The Daily Telegraph

It is time that Ukip faced its final curtain

- Establishe­d 1855

Is the party finally over for Ukip? The soap opera travails of Henry Bolton, the fifth leader in 18 months, would appear to presage its demise amid falling membership, collapsing support and, above all, Brexit. In an act of what looks like forlorn defiance, Mr Bolton yesterday declined to succumb to the controvers­y over his private life, which has triggered a wave of resignatio­ns by members of his top team. He has decided to face down his critics and appeal to the party membership for support, though there is little evidence that they want him to stay, either.

Many have voiced their dismay over his affair with a colleague nearly 30 years his junior and the peremptory treatment of his wife and mother of his children. While these are private matters they are seen to reflect poor judgment from a leader who has made little impact since taking over last September.

Ukip has never really been a convention­al political party, more a single-issue movement. Like the Corn Law reformers and Imperial preference campaigner­s of yore, it was formed to represent a strand of political opinion that the mainstream parties tolerated as a fringe, albeit occasional­ly influentia­l, grouping within their ranks.

Ukip was started by a Euroscepti­c academic, Alan Sked, who wanted a referendum on EU membership but doubted the Conservati­ves, and certainly Labour, would ever offer one. That the Conservati­ves eventually did was down to a fear that Ukip had become the repository for the protest vote and would attract disgruntle­d Tory MPS. Two did, indeed, defect, but any potential haemorrhag­e was stemmed by David Cameron’s offer of a referendum.

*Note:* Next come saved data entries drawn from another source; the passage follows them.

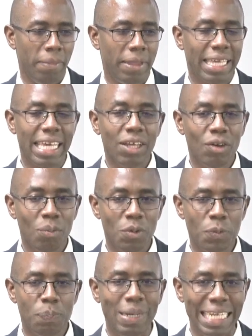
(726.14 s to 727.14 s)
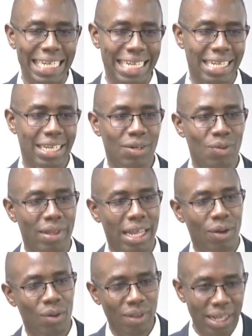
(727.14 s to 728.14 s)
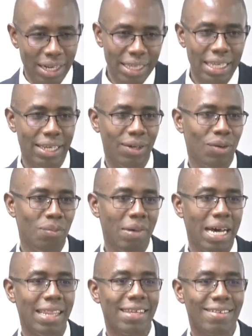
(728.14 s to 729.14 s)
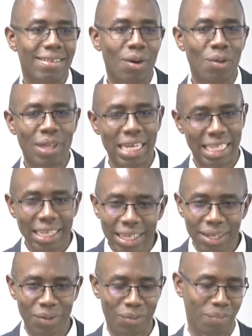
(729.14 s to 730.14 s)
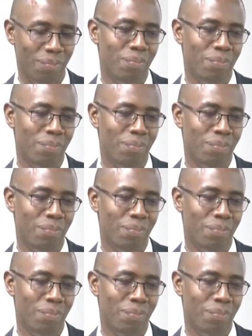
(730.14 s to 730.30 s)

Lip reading: the kingdom split into the northern kingdom and the southern kingdom.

Arguably, he would not have won the 2015 election without that.

While the EU referendum result owed much to Nigel Farage and Ukip delivering voters who no longer trusted the two major parties, the idea that it could morph into a national party offering a range of domestic and foreign policies was always fanciful. Paul Nuttall, a previous leader, tried to challenge Labour in its working-class heartlands but resigned after a disastrous showing in the general election last year.

Its best hopes of becoming something bigger always lay in losing the referendum, not winning it. In digging in, Mr Bolton said the time had come to end the “factional infighting” inside Ukip. Perhaps the time has actually come to call it a day.